WORK TO COMPLETE:
It would help if you retyped the data exactly, leaving out the pictures.

GIVEN MATERIAL:

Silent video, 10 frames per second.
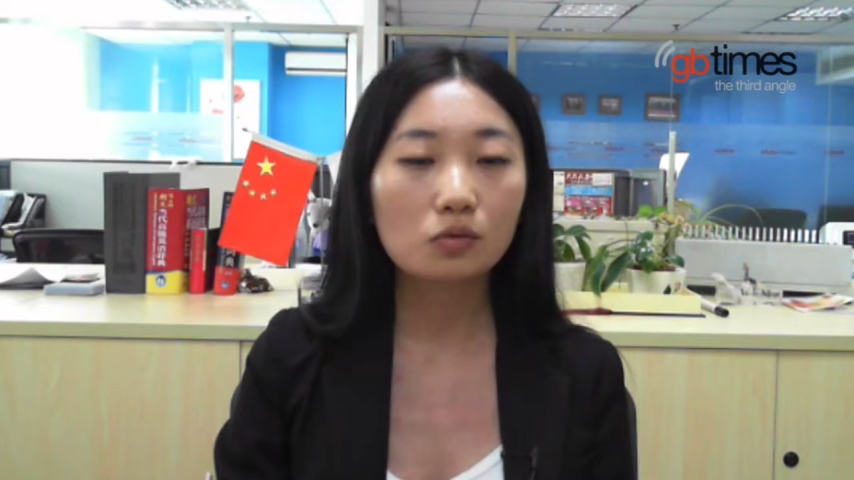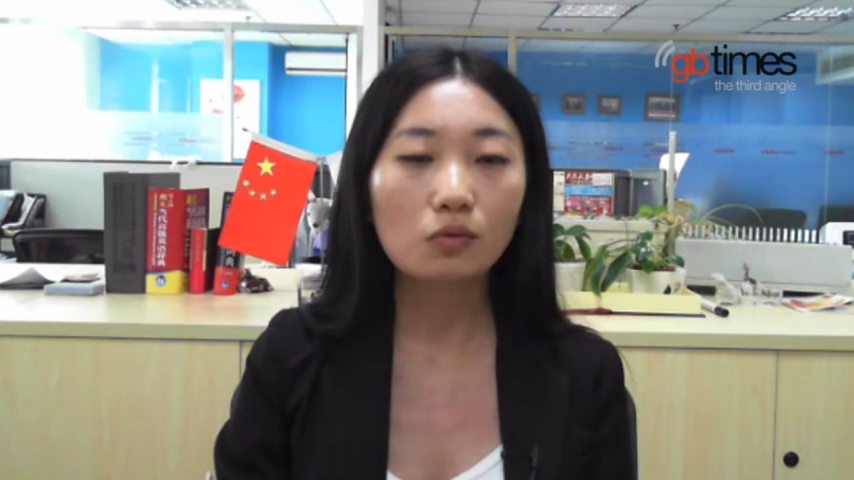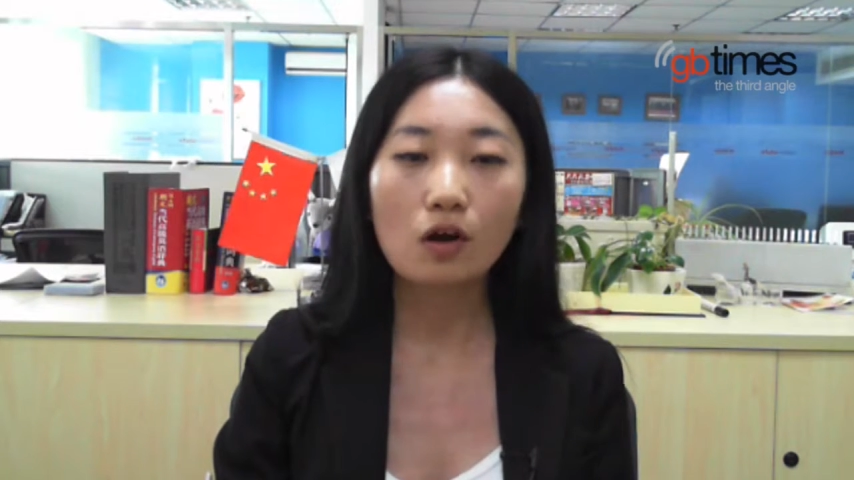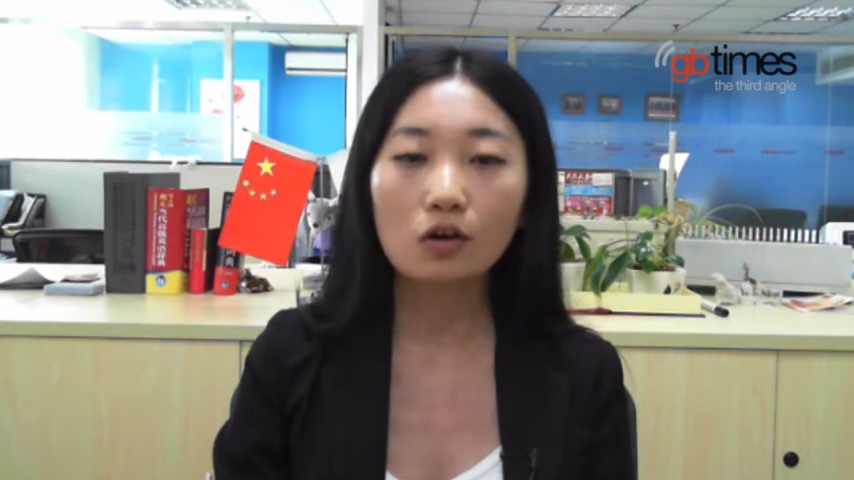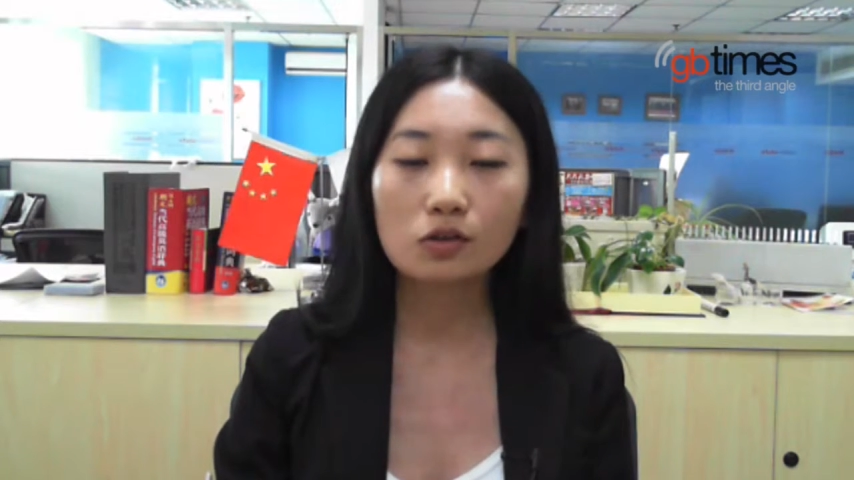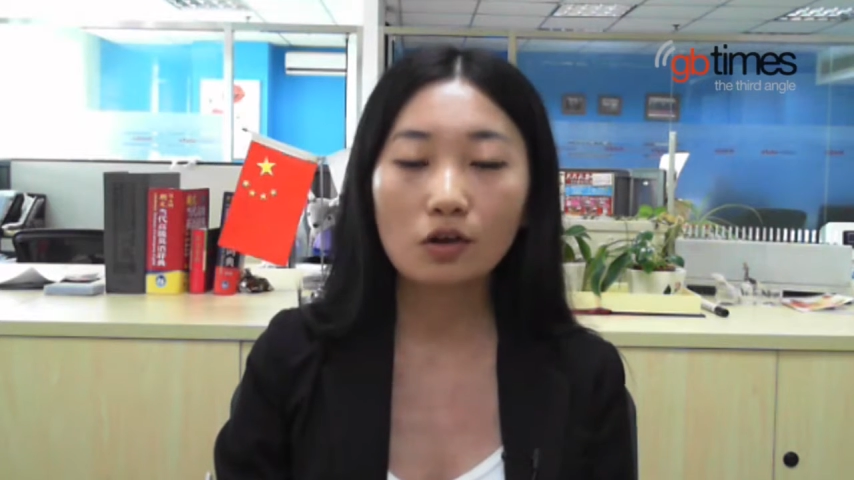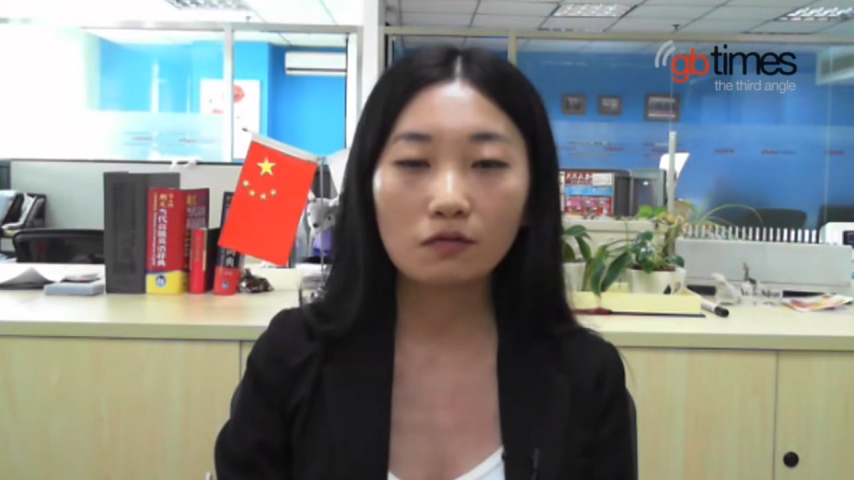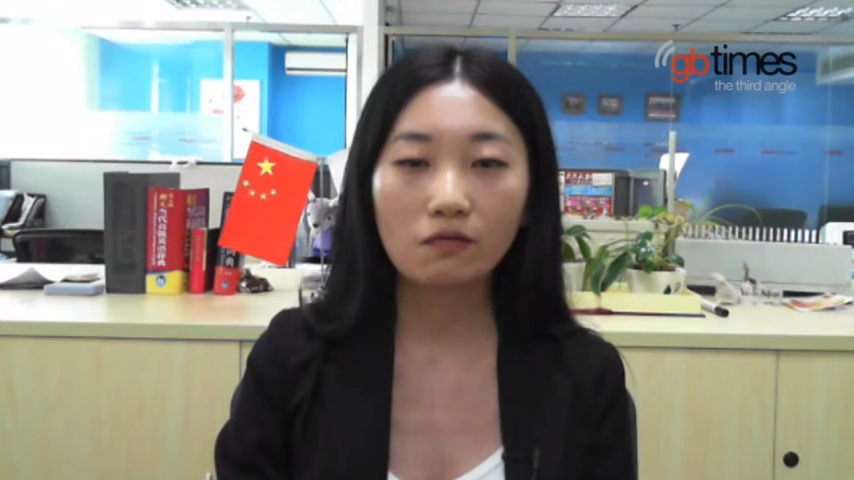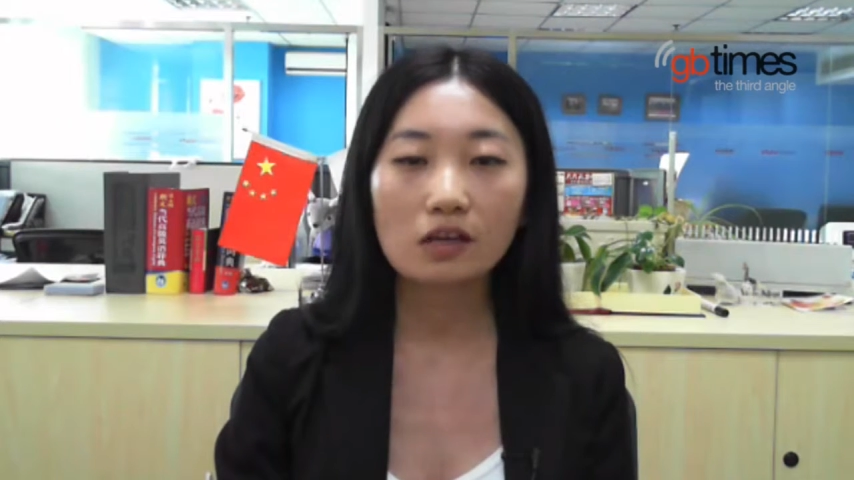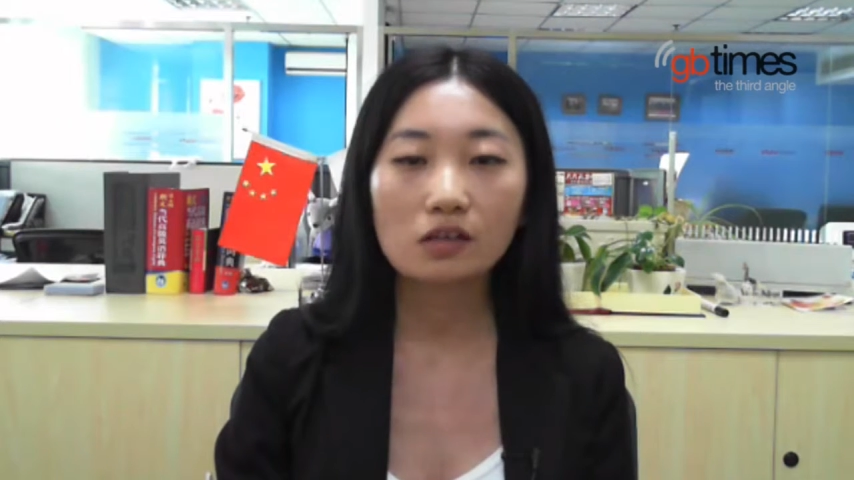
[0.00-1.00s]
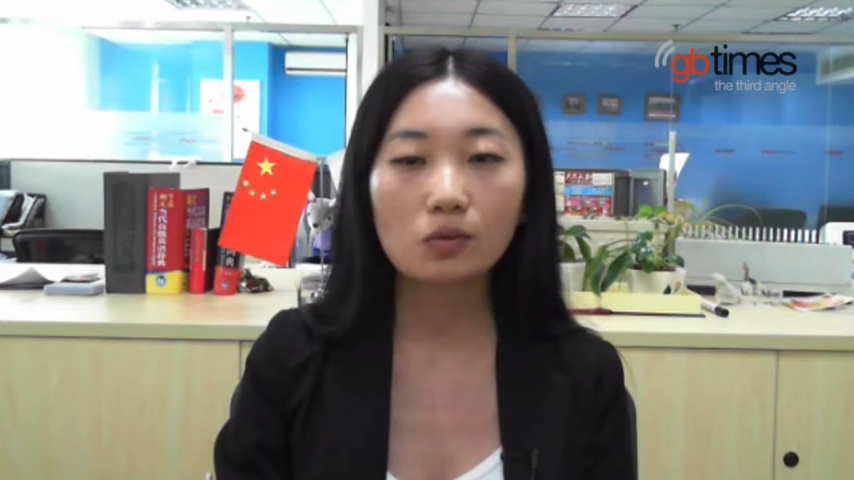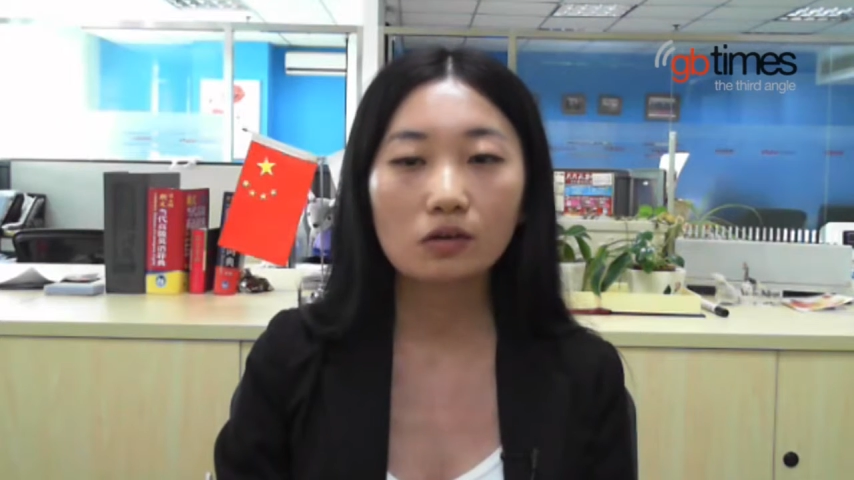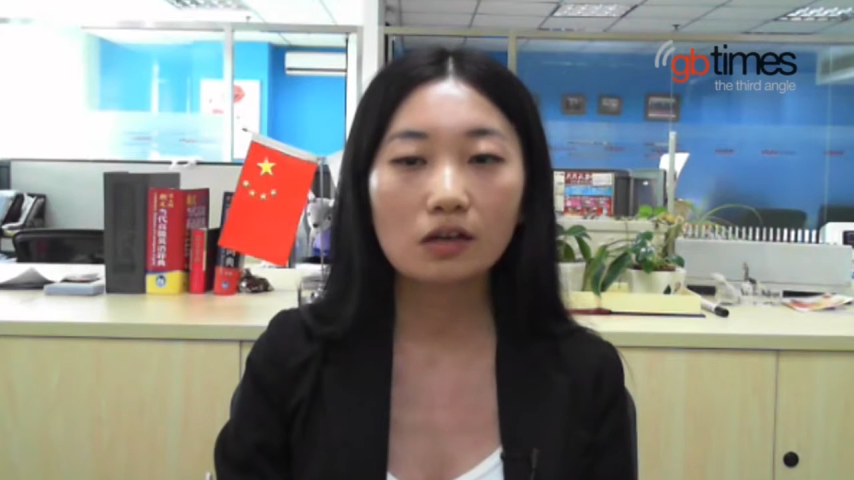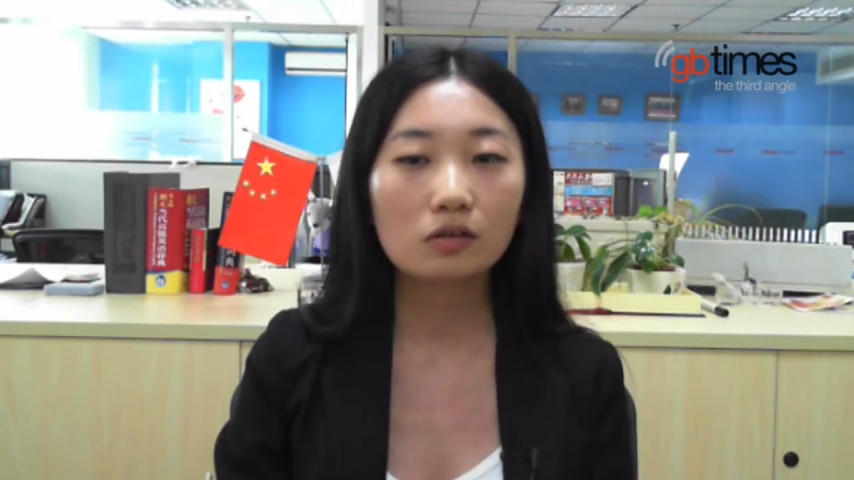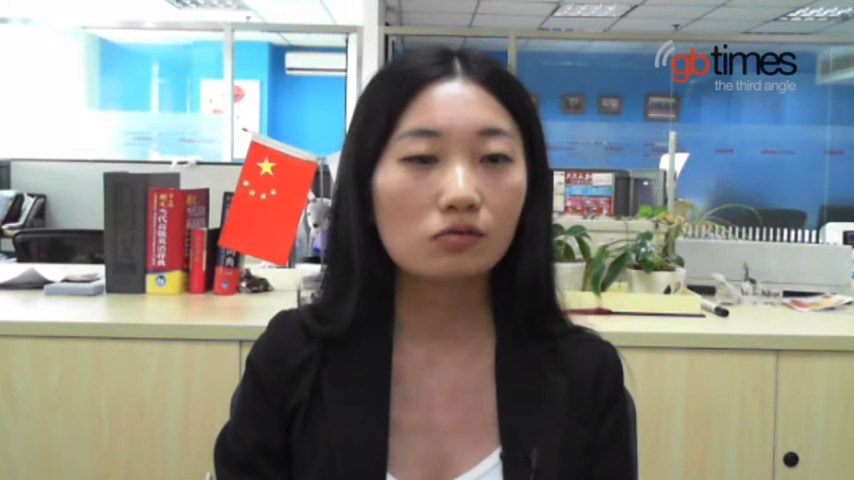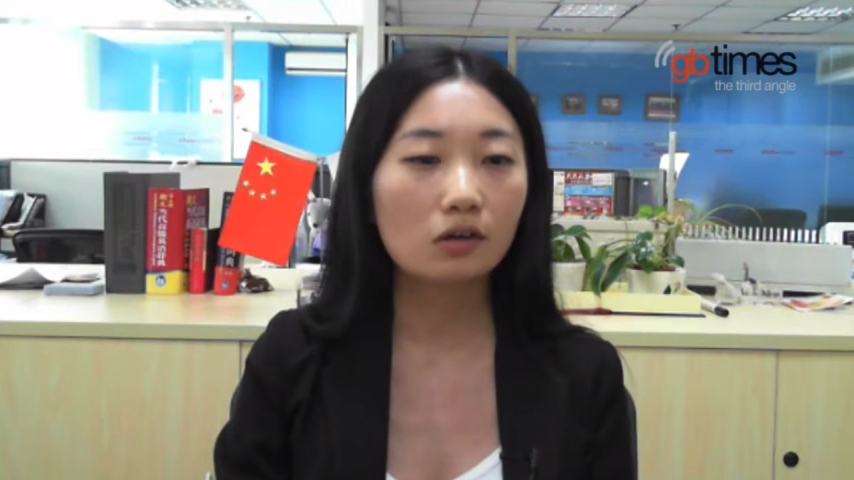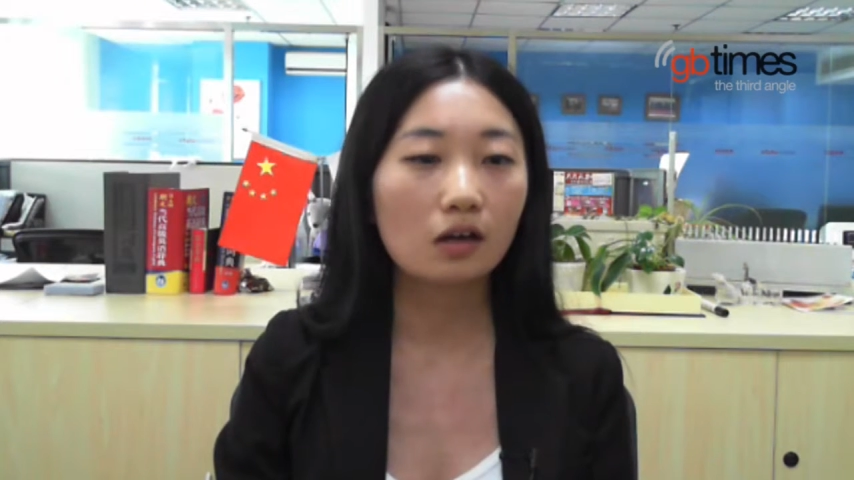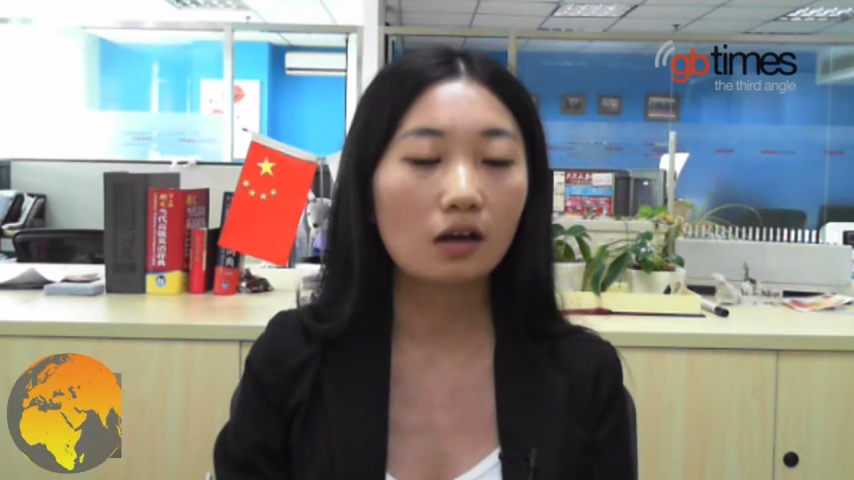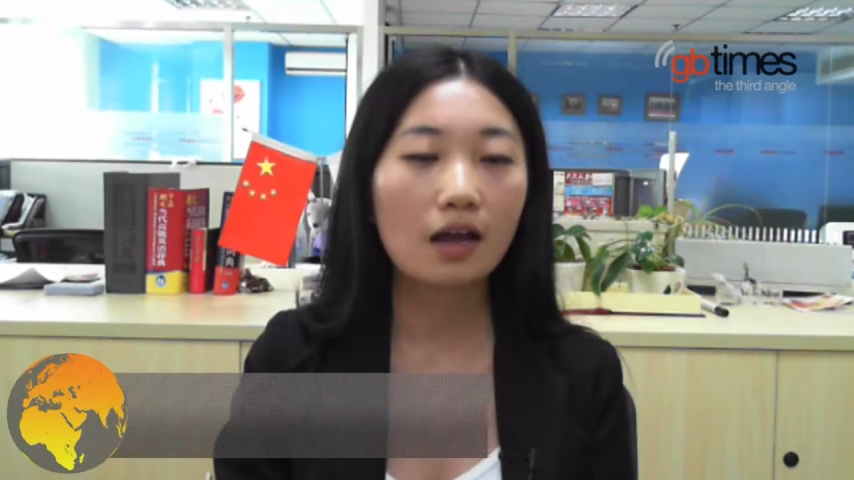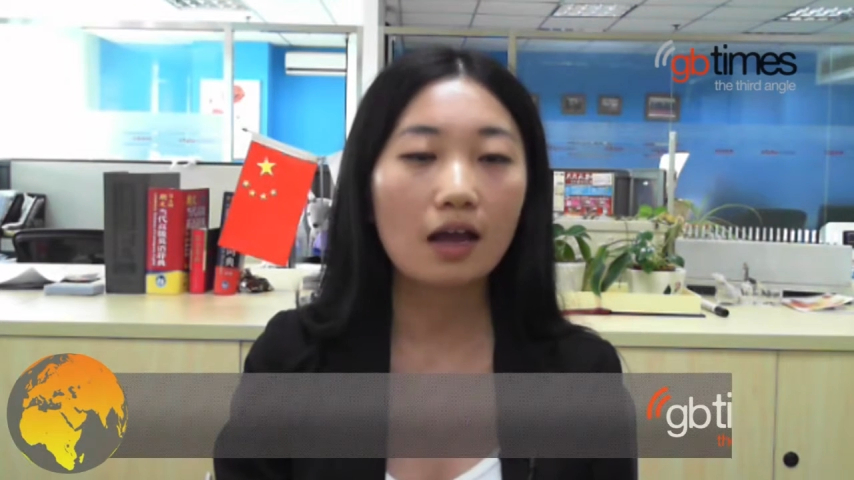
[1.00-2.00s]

We're also on Facebook and Twitter.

WRITTEN RESPONSE:
Silent video, 10 frames per second.
[0.00-1.00s]
[1.00-2.00s]

We're also on Facebook and Twitter.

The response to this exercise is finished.